CHMP negative decision on the conversion of the conditional marketing authorization to full marketing authorization of Translarna (ataluren) for the treatment of nonsense mutation Duchennemuscular dystrophy
PTC Therapeutics, Inc. announced that the Committee for Medicinal Products for Human Use (CHMP) of the European Medicines Agency (EMA) has given a negative opinion on the conversion of the conditional marketing authorization to full marketing authorization of Translarna (ataluren) for the treatment of nonsense mutation Duchenne muscular dystrophy (nmDMD).
The negative opinion also applies to the renewal of the existing conditional authorization. PTC plans to submit a request for re-examination per EMA guidelines. Translarna will remain on the market and available to patients with nmDMD until the re-examination process is completed. Based on CHMP procedural guidance, the opinion following the re-examination process would be expected to occur in January 2024, with EC ratification of the opinion within the following 67 days.

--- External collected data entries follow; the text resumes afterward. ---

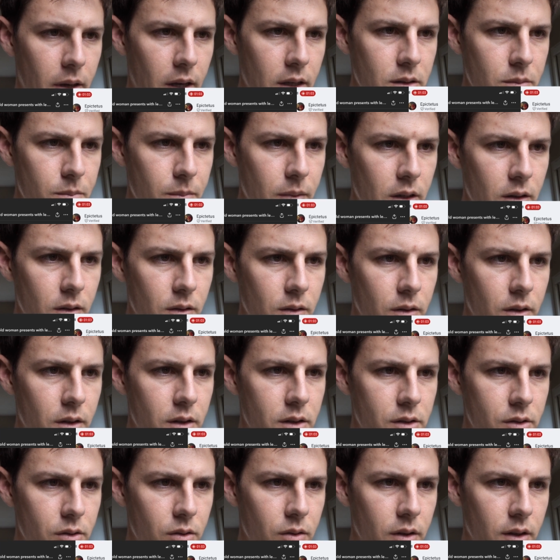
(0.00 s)
Past medical
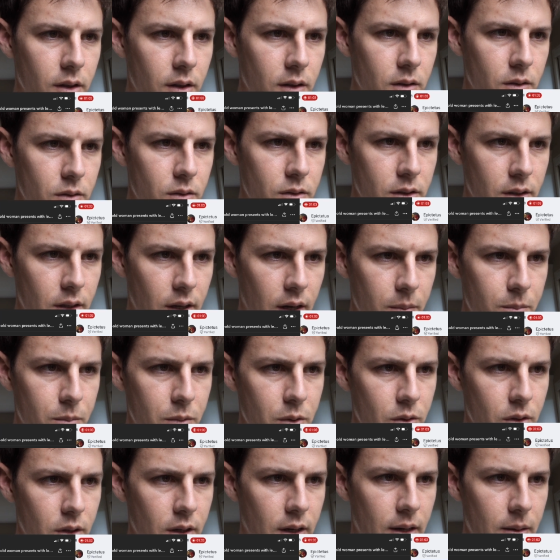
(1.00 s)
history includes type
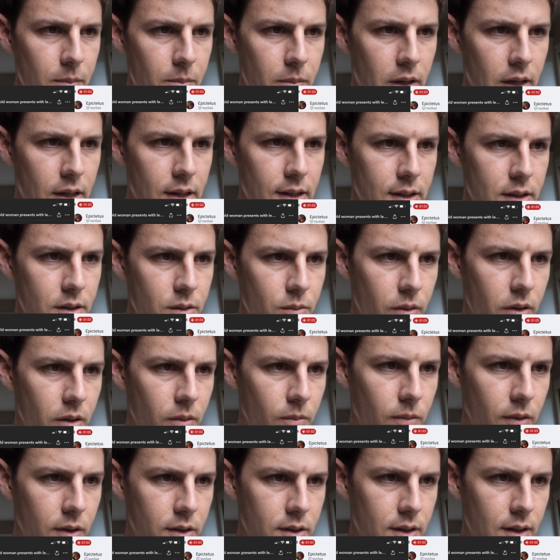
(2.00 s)
2 diabetes with a
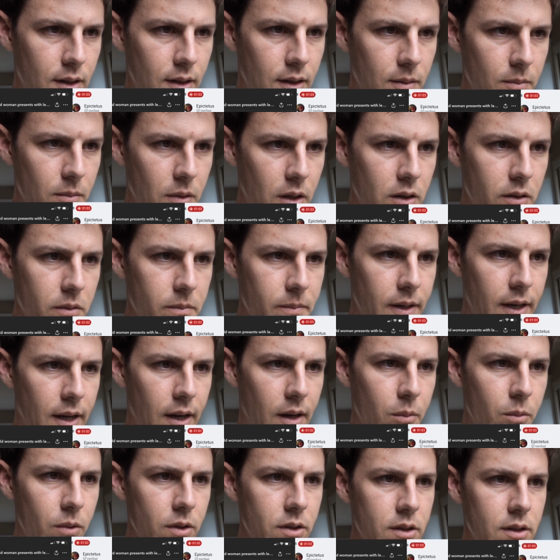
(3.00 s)
recent hemoglobin
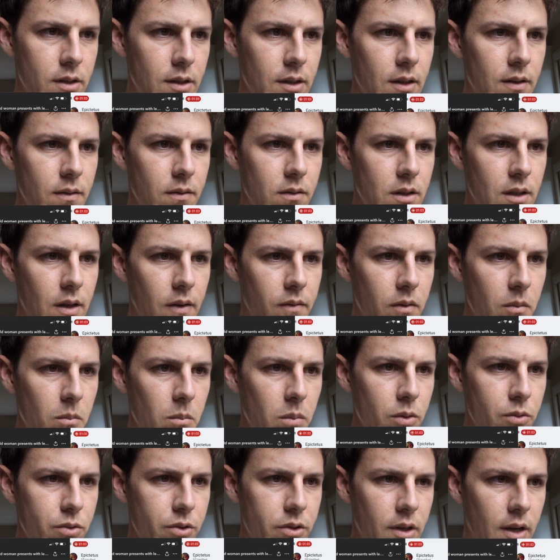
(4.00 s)
A1C of
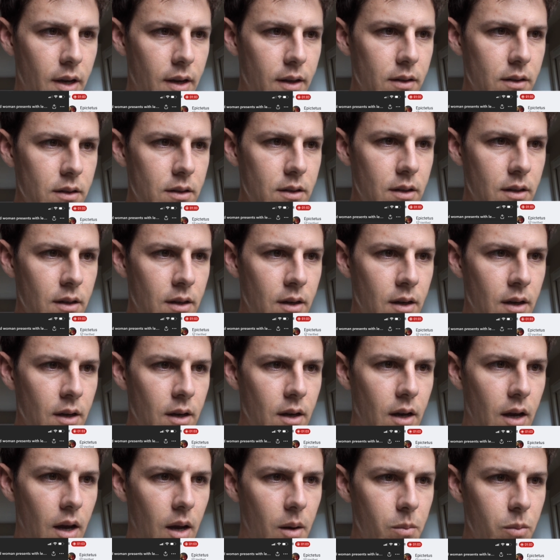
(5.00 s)
7%,
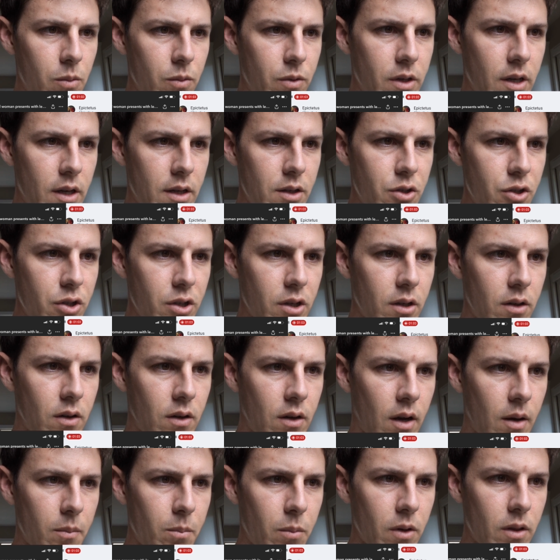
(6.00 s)

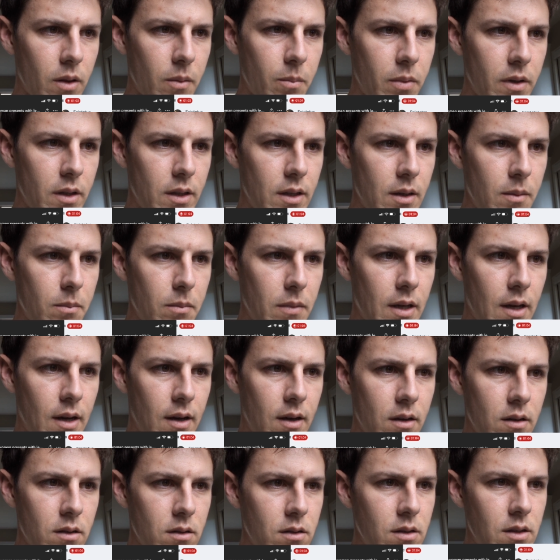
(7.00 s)
hypertension,
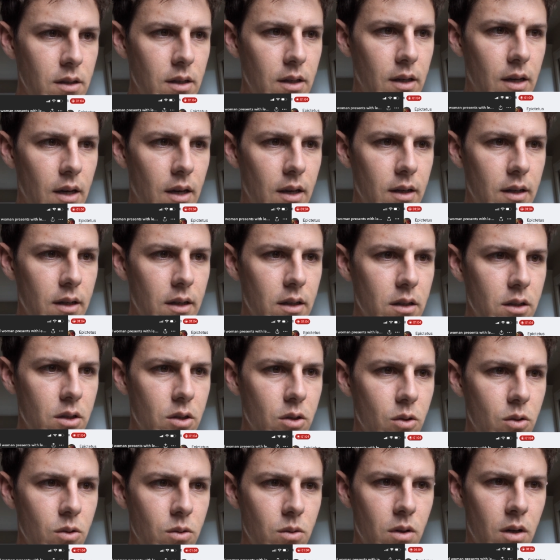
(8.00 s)
hyperlipidemia,
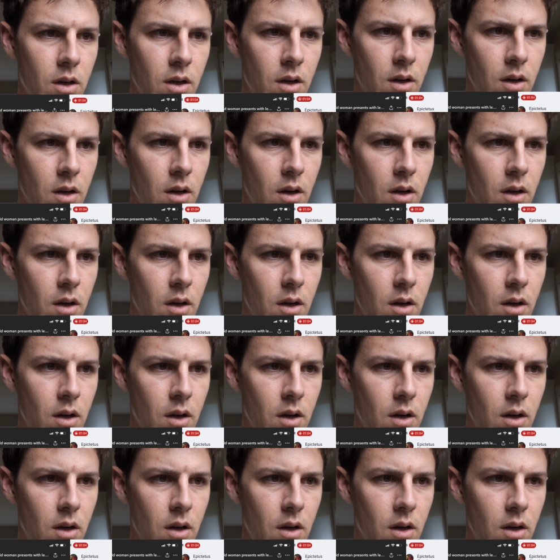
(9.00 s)
CKD2.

Translarna received conditional marketing authorization in Europe in 2014 based on the results of Study 007, and the conditional authorization was renewed in 2017. As part of the renewal of the conditional marketing authorization, PTC agreed to a specific obligation to conduct a third placebo controlled trial, Study 041. PTC shared the results of Study 041, which included nominally statistically significant results on several key endpoints in the overall enrolled Intent-to-Treat population of 359 boys even though it did not meet statistical significance in the primary analysis subgroup. The data from Study 041, as well as data from the two previous placebo-controlled trials—Studies 007 and 020 — formed the basis of the CHMPs review and decision. Additional supportive evidence of efficacy included robust meta-analyses demonstrating highly statistically significant benefit on several key disease endpoints capturing different aspects of DMD, including the Six-Minute Walk Distance test (6MWD), North Star Ambulatory Assessment, and Timed Function Tests. In addition, analyses of the real-world STRIDE registry, which includes 300 boys with an average treatment duration of over 5.5 years, demonstrating that long-term Translarna therapy delays the time to loss of ambulation by 3.5 years were included as part ofthe data package to confirm long-term meaningful treatment benefit. In addition, Translarna has shown a favorable safety profile, with over 3,000 patients treated to date.